Unique Features to identify the attack and train the model:
Open connections for long period of time, sending multiple partial HTTP request headers.
The dataset, which is used to train the Slowloris detection module, is published by University of New Brunswick.
Data Set used : http://205.174.165.80/CICDataset/ISCX-SlowDos-2016/Dataset/
**Identifying Volumetric attacks - IT17114172**
Volumetric Distributed Denial of Service attack is one of the severe malicious attack which can be seen on Internet and it is responsible for more than half of all kinds of those attacks. This components are to detect volumetric attacks using machine learning and to make a safe environment for the users without DDoS disruption.
Data Set used : Extracted DDoS Flows from CSE-CIC-IDS2018- AWS, CICIDS2017, CIC DoS dataset(2016)
IT17114172 – A.U. Sudugala
• Filter out the normal internet traffic and analyze the .pcap files whether it is a Volumetric DDoS attack or not.
• Finding a reliable Machine Learning algorithm to train the model – Decision Tree
• Analyzing a proper data set with unique features of Volumetric DDoS attack.
• Model Development.
Volumetric DDoS attacks have been designed to overwhelm network capacity and centralized DDoS mitigation facilities with a high amount of network traffic. Volumetric attacks are usually launched against service providers or enterprise customers. Most of the time well-skilled attackers try to combine volumetric attacks with application-layer attacks which cause real damage. These attacks take the benefit of vulnerable services such as NTP, SSDP and DNS, flooding the
destinations with large reply packets and filling up the links which will result in infrastructure collapsing.
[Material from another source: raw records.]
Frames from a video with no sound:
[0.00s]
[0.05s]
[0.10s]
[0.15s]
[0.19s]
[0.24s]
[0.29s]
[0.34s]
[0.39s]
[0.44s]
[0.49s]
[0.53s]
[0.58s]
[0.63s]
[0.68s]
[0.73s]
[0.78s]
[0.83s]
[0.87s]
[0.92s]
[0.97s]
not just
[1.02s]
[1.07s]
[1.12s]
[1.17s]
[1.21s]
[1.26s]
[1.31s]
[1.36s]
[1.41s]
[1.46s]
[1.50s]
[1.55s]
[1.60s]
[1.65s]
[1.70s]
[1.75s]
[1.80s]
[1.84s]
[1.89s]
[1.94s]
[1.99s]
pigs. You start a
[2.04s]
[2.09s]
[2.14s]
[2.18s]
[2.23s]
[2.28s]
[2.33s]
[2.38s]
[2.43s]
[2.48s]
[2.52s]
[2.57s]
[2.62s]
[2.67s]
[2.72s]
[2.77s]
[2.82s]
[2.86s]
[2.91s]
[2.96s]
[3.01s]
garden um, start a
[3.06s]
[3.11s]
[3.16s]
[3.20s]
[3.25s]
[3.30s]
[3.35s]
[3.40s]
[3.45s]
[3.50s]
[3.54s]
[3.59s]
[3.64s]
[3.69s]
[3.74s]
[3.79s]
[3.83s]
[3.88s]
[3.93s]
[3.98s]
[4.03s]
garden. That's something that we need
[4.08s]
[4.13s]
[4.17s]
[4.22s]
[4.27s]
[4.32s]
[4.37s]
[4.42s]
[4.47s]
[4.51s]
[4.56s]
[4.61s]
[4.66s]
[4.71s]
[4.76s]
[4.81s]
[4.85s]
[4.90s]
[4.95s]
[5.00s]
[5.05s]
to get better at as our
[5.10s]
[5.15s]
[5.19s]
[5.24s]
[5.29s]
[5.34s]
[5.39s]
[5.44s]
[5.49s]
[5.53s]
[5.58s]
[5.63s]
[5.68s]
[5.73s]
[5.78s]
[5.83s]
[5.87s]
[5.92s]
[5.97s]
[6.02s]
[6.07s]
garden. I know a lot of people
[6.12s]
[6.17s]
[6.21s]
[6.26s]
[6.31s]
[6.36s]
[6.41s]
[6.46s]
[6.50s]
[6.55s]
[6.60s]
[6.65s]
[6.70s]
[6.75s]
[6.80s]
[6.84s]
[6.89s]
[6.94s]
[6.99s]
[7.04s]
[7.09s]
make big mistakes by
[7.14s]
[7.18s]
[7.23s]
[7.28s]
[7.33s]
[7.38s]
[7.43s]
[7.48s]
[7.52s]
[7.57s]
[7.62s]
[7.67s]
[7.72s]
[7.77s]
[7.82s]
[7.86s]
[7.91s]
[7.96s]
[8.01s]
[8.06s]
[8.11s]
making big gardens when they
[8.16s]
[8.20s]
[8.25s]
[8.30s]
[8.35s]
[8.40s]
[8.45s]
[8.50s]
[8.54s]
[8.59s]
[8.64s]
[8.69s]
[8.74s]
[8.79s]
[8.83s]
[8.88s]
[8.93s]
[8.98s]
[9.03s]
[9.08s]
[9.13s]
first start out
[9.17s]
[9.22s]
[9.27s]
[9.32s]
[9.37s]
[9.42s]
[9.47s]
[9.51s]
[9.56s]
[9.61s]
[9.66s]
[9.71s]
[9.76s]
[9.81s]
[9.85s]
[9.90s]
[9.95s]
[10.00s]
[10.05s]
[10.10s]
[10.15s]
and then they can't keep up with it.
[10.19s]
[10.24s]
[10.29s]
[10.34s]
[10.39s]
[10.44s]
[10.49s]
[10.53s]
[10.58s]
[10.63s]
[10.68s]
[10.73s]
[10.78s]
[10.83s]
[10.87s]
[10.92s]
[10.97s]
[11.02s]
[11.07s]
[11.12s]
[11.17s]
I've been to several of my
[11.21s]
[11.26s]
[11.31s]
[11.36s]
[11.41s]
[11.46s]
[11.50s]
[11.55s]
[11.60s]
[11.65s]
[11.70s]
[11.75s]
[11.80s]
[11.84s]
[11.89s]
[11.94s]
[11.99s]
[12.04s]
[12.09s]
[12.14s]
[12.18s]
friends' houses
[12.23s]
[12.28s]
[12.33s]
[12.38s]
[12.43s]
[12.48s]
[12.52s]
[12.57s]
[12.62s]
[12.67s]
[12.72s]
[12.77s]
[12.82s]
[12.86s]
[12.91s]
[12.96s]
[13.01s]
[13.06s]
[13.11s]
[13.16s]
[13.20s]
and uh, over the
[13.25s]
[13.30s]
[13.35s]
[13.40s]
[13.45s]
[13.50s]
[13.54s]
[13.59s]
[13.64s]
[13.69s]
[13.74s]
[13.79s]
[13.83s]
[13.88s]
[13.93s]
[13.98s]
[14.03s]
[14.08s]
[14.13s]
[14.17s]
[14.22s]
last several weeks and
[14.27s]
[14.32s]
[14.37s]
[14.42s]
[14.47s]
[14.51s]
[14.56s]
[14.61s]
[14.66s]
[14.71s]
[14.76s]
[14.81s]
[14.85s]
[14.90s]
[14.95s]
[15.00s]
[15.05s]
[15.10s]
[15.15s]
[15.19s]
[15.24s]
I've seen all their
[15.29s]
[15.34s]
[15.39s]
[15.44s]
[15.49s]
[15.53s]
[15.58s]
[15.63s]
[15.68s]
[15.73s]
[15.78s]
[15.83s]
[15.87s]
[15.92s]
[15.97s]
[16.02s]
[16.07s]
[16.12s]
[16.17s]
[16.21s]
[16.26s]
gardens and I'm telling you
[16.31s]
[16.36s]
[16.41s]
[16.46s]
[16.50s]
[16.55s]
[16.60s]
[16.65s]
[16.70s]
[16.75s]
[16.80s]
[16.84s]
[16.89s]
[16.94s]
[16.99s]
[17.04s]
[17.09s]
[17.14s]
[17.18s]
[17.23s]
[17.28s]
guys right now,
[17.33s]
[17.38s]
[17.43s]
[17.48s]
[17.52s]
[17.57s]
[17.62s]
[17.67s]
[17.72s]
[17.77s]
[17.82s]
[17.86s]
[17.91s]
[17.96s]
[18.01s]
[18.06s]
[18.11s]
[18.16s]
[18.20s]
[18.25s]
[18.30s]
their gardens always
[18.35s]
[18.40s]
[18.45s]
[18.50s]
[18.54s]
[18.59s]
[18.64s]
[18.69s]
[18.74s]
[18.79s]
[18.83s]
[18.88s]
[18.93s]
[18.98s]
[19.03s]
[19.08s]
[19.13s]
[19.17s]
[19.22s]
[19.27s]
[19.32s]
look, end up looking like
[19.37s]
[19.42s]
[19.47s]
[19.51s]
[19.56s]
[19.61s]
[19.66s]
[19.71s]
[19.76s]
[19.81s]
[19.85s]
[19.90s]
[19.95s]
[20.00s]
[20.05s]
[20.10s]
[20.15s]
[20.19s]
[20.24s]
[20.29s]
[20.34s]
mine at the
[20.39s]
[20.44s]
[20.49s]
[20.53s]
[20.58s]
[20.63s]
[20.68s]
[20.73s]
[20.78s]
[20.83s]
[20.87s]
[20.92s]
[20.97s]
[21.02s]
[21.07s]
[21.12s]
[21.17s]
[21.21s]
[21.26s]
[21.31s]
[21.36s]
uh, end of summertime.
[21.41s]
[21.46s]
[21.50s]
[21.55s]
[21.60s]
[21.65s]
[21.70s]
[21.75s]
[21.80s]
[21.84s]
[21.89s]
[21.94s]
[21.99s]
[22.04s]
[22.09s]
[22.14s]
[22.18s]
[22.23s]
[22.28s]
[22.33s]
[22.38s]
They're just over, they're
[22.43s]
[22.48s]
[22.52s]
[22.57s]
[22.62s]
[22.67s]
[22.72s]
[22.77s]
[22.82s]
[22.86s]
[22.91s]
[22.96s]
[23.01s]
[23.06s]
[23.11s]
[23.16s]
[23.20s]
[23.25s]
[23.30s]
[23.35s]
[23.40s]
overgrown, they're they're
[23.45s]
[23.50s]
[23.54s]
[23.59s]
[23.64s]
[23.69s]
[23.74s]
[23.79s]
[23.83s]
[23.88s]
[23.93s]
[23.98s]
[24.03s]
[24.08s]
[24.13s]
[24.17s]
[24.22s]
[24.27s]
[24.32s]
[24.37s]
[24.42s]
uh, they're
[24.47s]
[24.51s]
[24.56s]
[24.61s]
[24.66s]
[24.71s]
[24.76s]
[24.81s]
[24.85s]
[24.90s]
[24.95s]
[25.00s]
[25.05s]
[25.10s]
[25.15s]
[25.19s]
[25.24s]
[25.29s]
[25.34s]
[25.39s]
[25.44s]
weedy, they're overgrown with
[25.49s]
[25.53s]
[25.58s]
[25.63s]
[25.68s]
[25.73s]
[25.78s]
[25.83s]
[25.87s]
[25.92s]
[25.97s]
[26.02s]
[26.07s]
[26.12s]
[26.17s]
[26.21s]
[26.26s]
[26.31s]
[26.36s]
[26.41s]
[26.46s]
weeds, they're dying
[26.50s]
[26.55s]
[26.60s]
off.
Very high bandwidth (more than 50 Gb+) within seconds is one of the main signs of volumetric attacks and is immediately obvious to targeted connectivity providers. Because of that attackers randomize attack parameters and constantly monitor their attacks.
• Volumetric DDoS attacks have been designed to overwhelm network capacity and centralized DDoS mitigation facilities with a high amount of network traffic
• Responsible for more than half of all kinds of DDoS Attacks.
• Intruders randomize the attack parameters and monitor the attacks.
Unique Features to identify the attack and train the model :
Very high bandwidth (more than 50 Gb+) within seconds, large reply packets which fill up the links
Data Set used :
A customized data set is used to train the Volumetric attack detection model, consequently the development and the validation of WANHEDA detection system. Due to the lack of datasets which are built exclusively for DDoS in the public domain, authors have extracted DDoS flows from well-known public IDSs. They are CIS-DoS, CISIDS2017 and CSE-CIC-IDS2018. Here the detection system receives online network traffic samples and classifies them as normal or malicious.